At Sensors Expo 2017, Geoffroy Gosset, CEO and founder of e-peas, explains how a variety of energy harvesting techniques and low power solutions that his company supplies can answer this question.
Using the company’s power management ICs (PMICs), systems can be designed that run ARM processors continuously at low frequencies and draw less power than when microcontroller units (MCUs) operate at higher frequencies and turn on from sleep modes.

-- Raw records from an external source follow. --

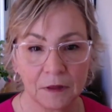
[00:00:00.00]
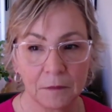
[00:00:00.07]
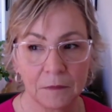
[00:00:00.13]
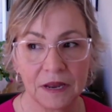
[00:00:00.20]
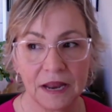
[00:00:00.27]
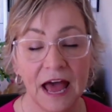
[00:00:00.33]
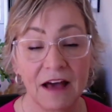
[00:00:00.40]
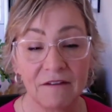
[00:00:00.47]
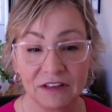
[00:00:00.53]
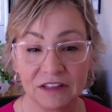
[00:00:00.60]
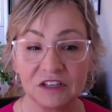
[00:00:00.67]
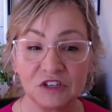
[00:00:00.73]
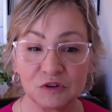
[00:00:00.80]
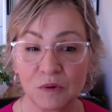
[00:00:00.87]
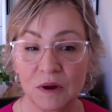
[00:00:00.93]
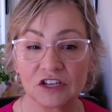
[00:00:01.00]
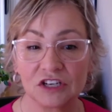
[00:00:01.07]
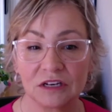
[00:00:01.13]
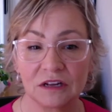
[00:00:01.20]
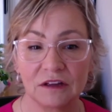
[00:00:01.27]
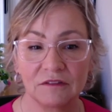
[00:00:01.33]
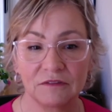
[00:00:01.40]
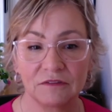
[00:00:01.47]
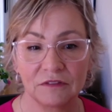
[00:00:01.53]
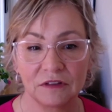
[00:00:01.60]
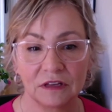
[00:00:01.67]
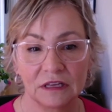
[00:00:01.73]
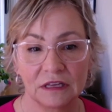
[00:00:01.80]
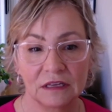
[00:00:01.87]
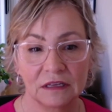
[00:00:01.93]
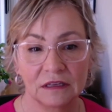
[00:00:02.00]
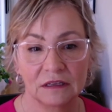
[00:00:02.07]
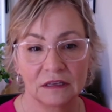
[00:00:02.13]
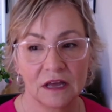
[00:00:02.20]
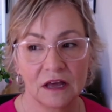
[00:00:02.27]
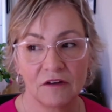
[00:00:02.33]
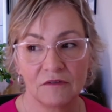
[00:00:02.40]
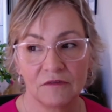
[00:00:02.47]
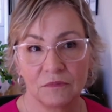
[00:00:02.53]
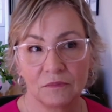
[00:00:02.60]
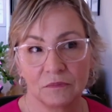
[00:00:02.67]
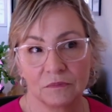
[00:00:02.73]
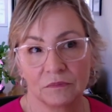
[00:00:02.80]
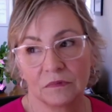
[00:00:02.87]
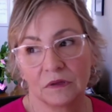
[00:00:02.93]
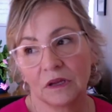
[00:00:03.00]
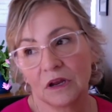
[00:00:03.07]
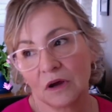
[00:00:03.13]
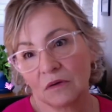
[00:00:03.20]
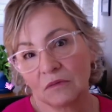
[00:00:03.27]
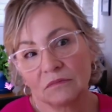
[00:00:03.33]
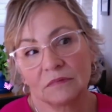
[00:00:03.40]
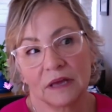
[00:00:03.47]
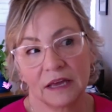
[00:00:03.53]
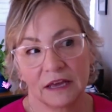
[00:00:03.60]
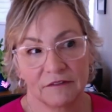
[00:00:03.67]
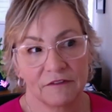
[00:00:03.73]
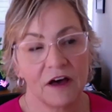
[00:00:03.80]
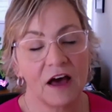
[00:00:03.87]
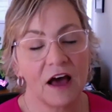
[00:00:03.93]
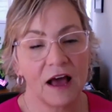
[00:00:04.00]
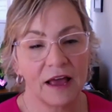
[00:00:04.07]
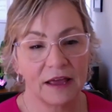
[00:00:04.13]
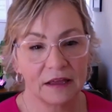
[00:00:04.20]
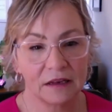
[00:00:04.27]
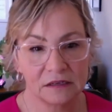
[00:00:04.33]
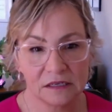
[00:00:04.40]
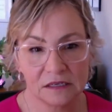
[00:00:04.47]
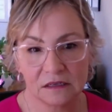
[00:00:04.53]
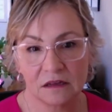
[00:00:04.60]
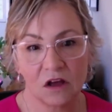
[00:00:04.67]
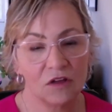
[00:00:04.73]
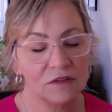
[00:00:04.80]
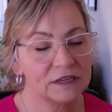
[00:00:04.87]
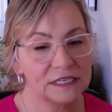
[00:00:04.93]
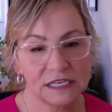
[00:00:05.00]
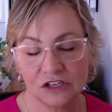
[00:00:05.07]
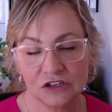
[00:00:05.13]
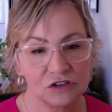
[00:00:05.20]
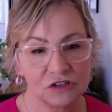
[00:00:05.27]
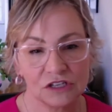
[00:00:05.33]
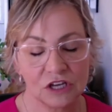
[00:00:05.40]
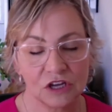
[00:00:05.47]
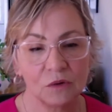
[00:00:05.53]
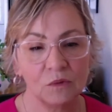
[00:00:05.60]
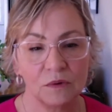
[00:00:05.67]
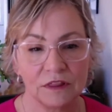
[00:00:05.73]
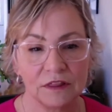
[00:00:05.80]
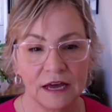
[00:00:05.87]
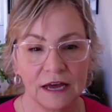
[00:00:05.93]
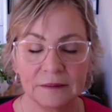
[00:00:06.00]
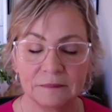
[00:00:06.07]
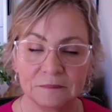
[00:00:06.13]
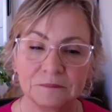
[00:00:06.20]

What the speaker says: but having the direction of you know, AFI and all the teachers that go with that.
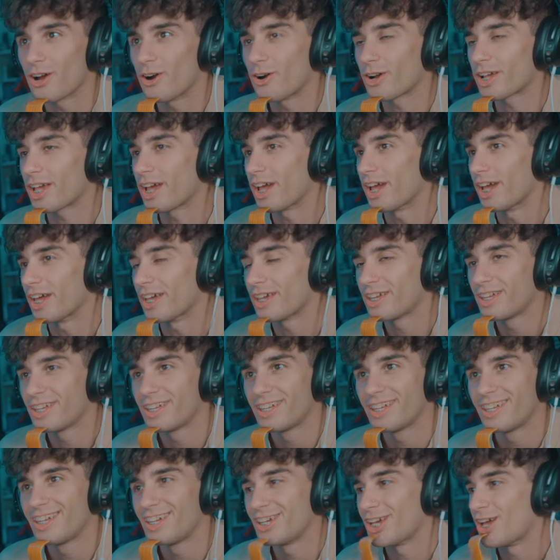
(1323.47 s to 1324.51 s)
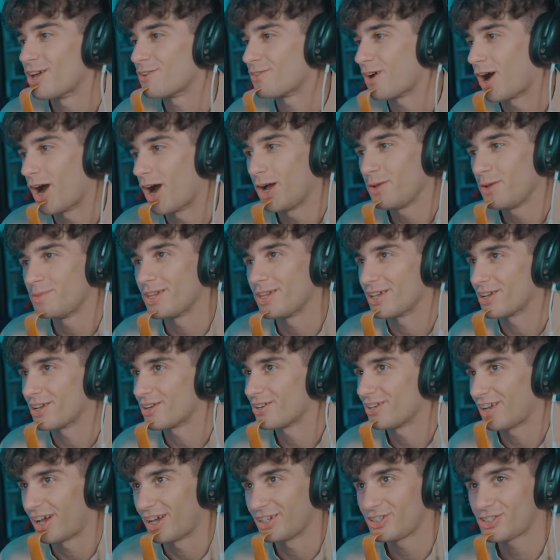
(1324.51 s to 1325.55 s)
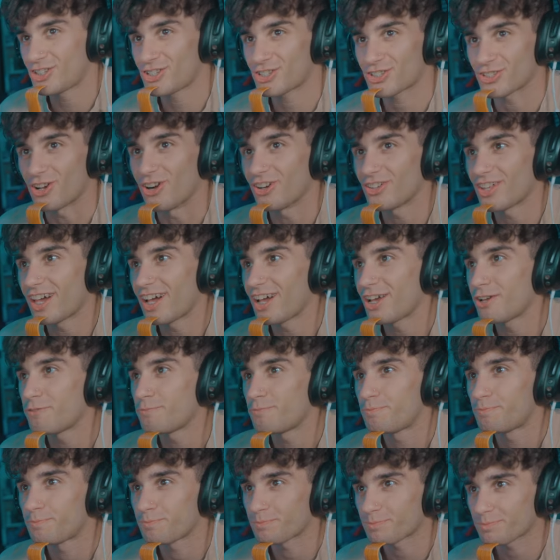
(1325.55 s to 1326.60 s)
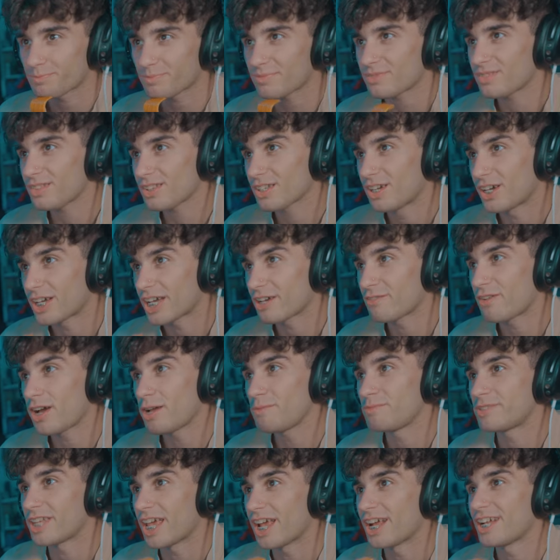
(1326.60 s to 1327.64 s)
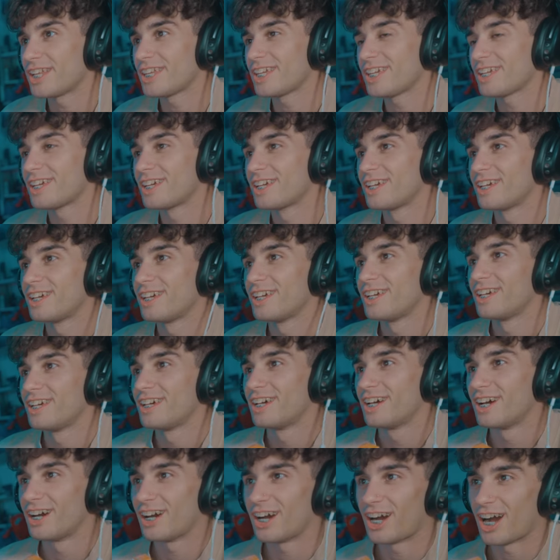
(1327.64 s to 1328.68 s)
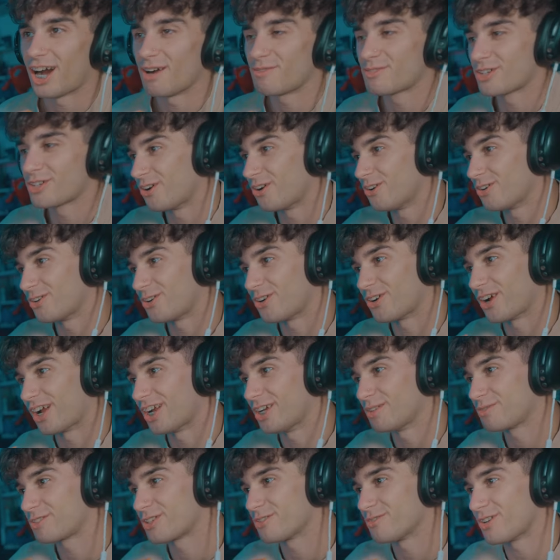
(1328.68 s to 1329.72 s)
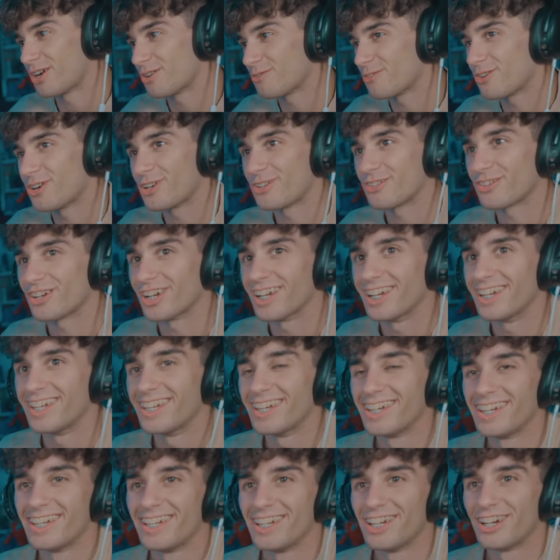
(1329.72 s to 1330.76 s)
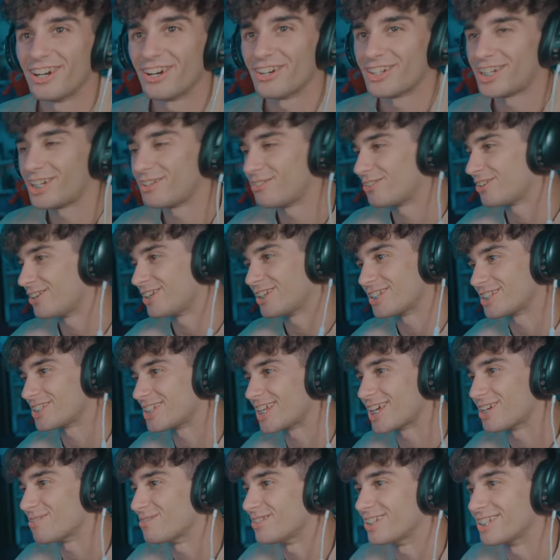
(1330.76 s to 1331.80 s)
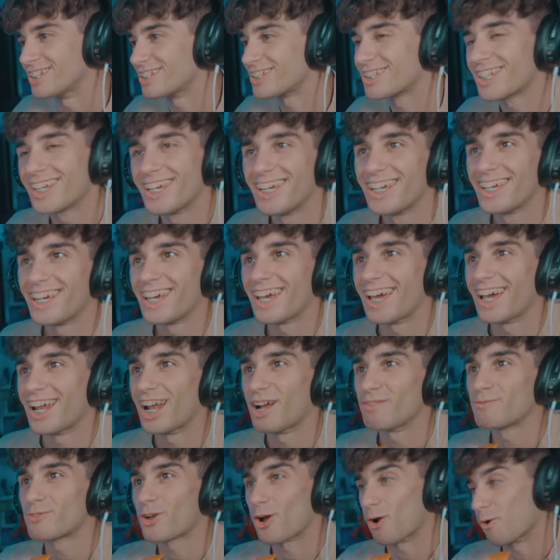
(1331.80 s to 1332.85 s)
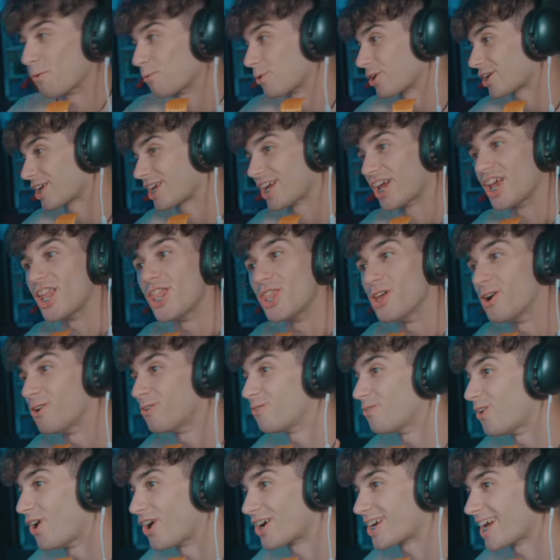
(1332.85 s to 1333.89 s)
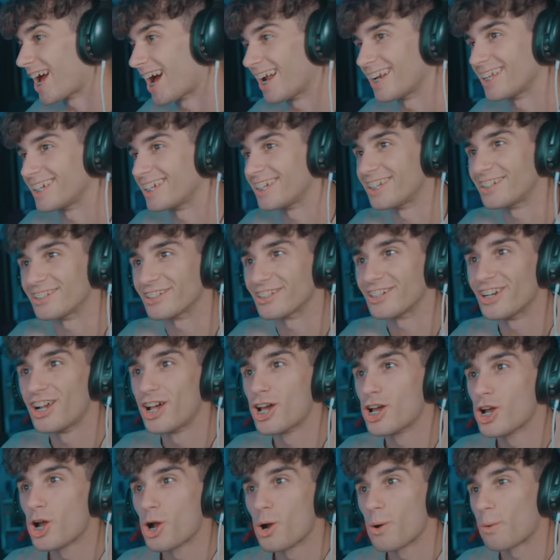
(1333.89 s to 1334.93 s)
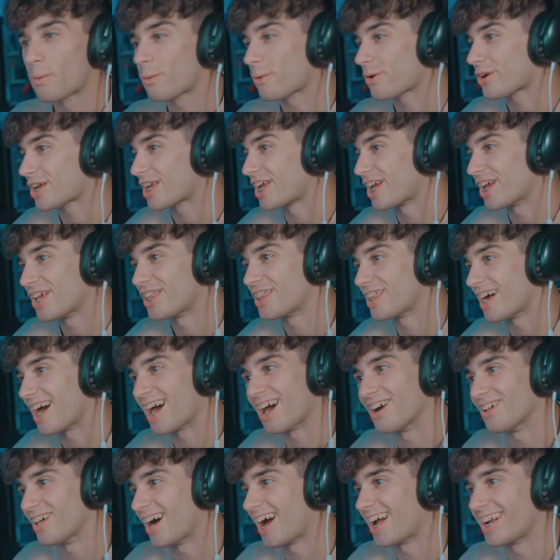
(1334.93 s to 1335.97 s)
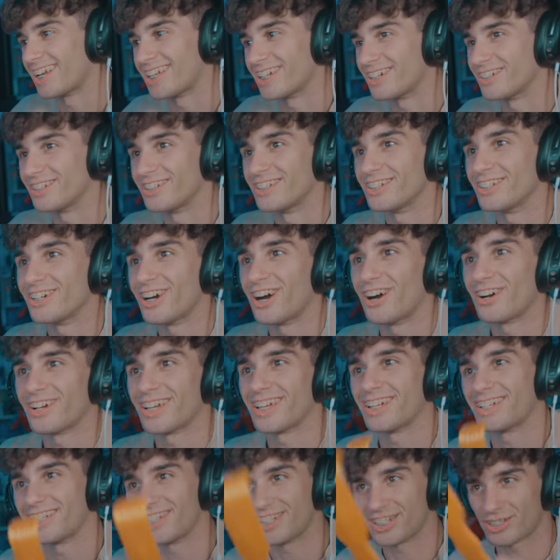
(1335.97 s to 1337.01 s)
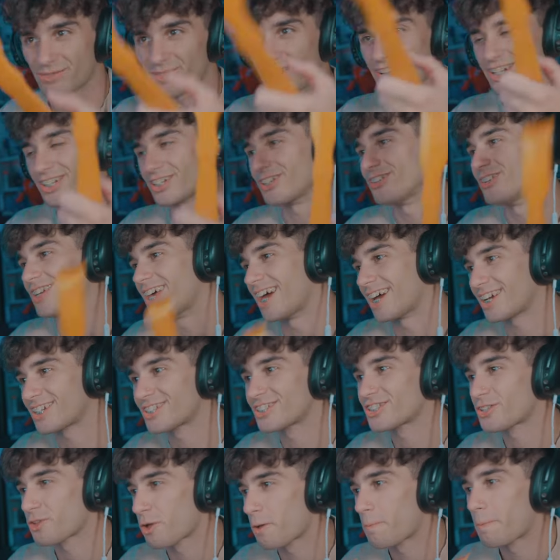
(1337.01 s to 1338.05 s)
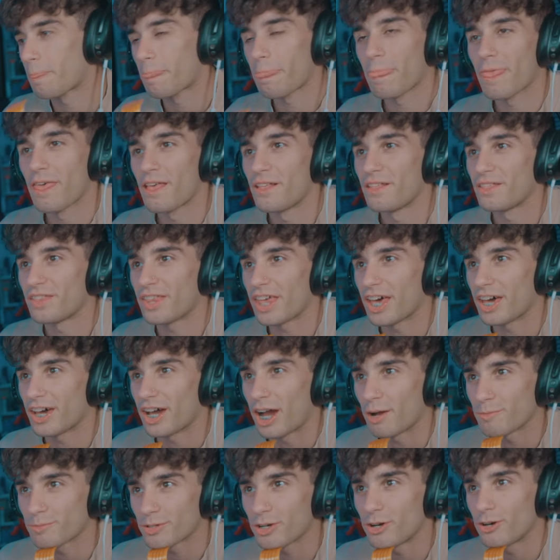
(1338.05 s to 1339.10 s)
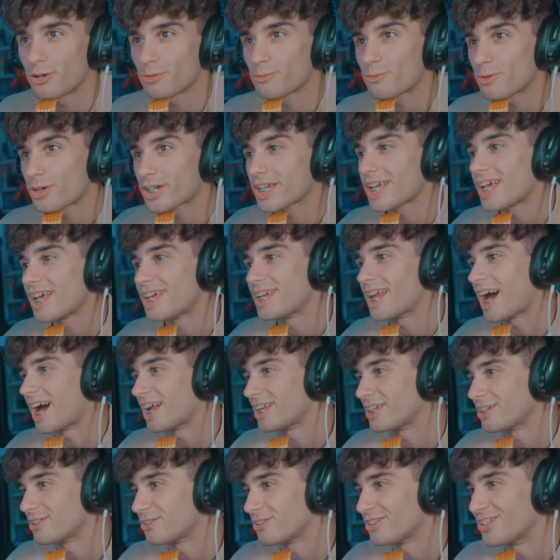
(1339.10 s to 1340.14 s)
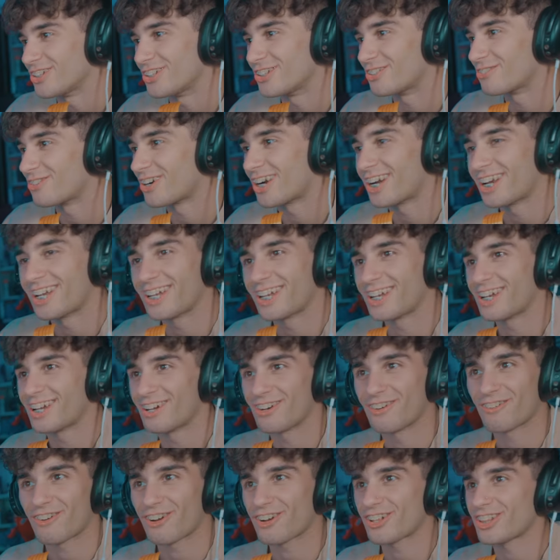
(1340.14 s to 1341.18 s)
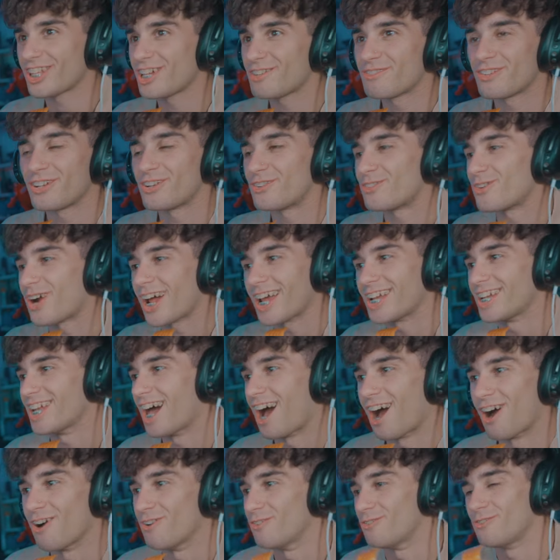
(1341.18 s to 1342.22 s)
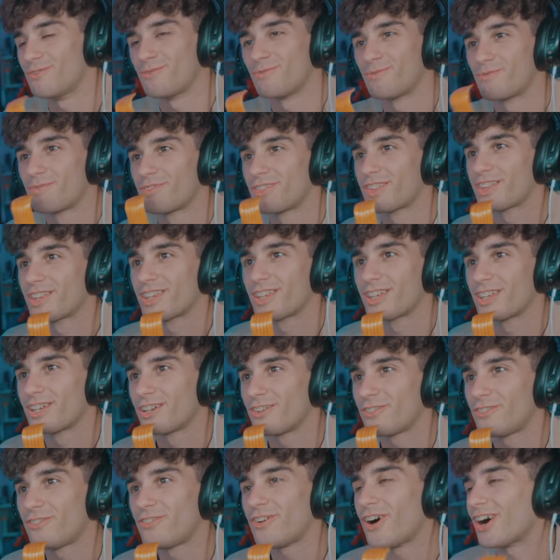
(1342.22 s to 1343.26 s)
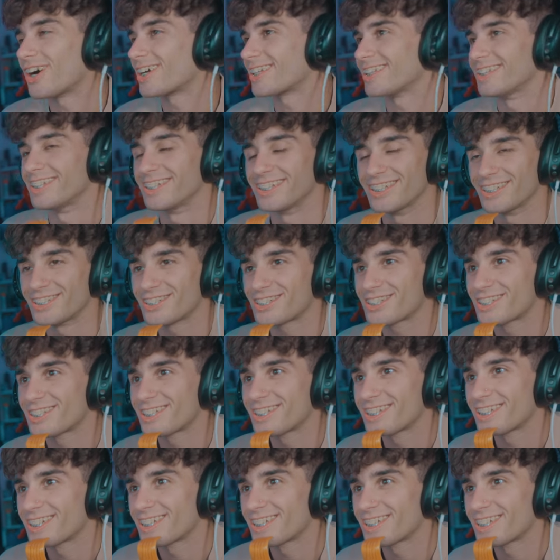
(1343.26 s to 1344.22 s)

Okay, if I'm here and I just saw that, like if I'm Dani, I'm going right up to my boyfriend, whatever his name is, I'm going, we're getting the fuck out of here. We're getting the hell out of here, dude. Oh, and he's about to go next. I'm going, we're getting out of here, dude. We're we're leaving right now. Fuck this.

For photovoltaic cells it’s the AEM10940 and AEM10941.
For thermoelectric EH applications, it’s the AEM20940.
For piezoelectric and RF EH applications, it’s the AEM30940.
The ICs use a patented cold start technique to achieve 3 µW, 50 mV coldstart in photovoltaic applications, 15 µW, 50 mV coldstart in the thermoelectric system, 3 µW, 380 mV cold start in the piezoelectric system and -18.8 dB coldstart in the RF application. The leakage current in these designs is less than 400 nA. The PMICS can harvest energy efficiently (up to 90% efficiently) at power levels up to 500 mW. The ICs provide the ability to switch to a primary battery or ultracapacitor in the system to guarantee that it works 24/7.
The PMICs provide a complete power management system. For example, e-peas’ AEM10940 harvests the available input power (from 1 μW to 50 mW) from a photovoltaic (PV) cell or thermoelectric generator (TEG), boosts the voltage to charge a storage element, such as a Li-Ion battery, a thin film battery or a super- or conventional capacitor, provides the low voltage supply to drive an MCU at 1.8 V and a high voltage supply to drive a radio transceiver as well as integrating all the active elements for powering a typical wireless sensor.